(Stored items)
* * * *
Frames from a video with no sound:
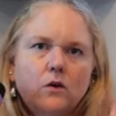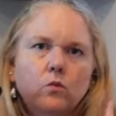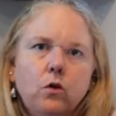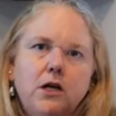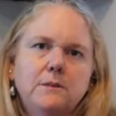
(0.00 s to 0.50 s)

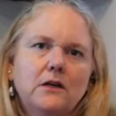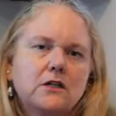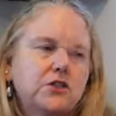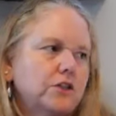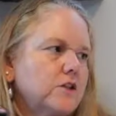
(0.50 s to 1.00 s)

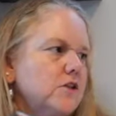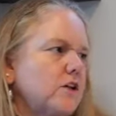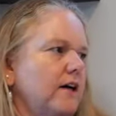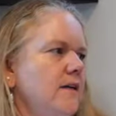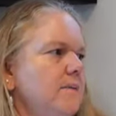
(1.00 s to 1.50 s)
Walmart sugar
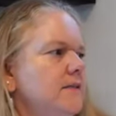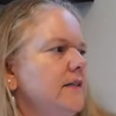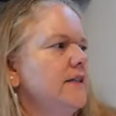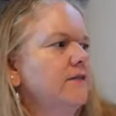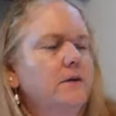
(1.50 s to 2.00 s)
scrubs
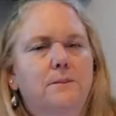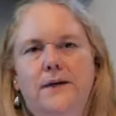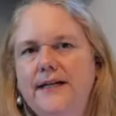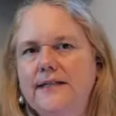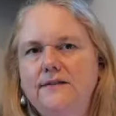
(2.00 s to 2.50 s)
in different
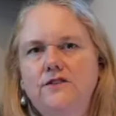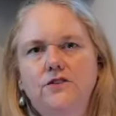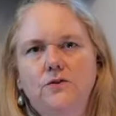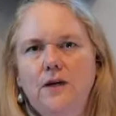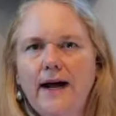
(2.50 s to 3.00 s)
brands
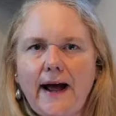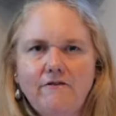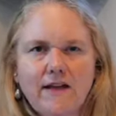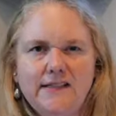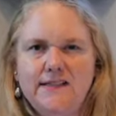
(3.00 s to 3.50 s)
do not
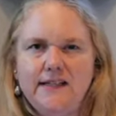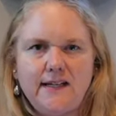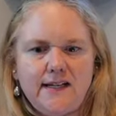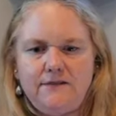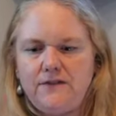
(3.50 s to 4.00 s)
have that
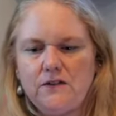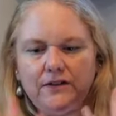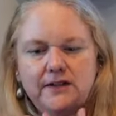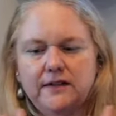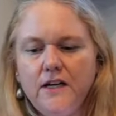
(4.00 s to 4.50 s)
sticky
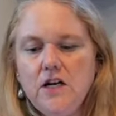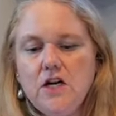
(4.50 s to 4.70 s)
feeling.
* * * *
Without changing a word, transcribe all of the data and omit its images.

Frames from a video with no sound:
(0.00 s to 0.50 s)

(0.50 s to 1.00 s)

(1.00 s to 1.50 s)
Walmart sugar
(1.50 s to 2.00 s)
scrubs
(2.00 s to 2.50 s)
in different
(2.50 s to 3.00 s)
brands
(3.00 s to 3.50 s)
do not
(3.50 s to 4.00 s)
have that
(4.00 s to 4.50 s)
sticky
(4.50 s to 4.70 s)
feeling.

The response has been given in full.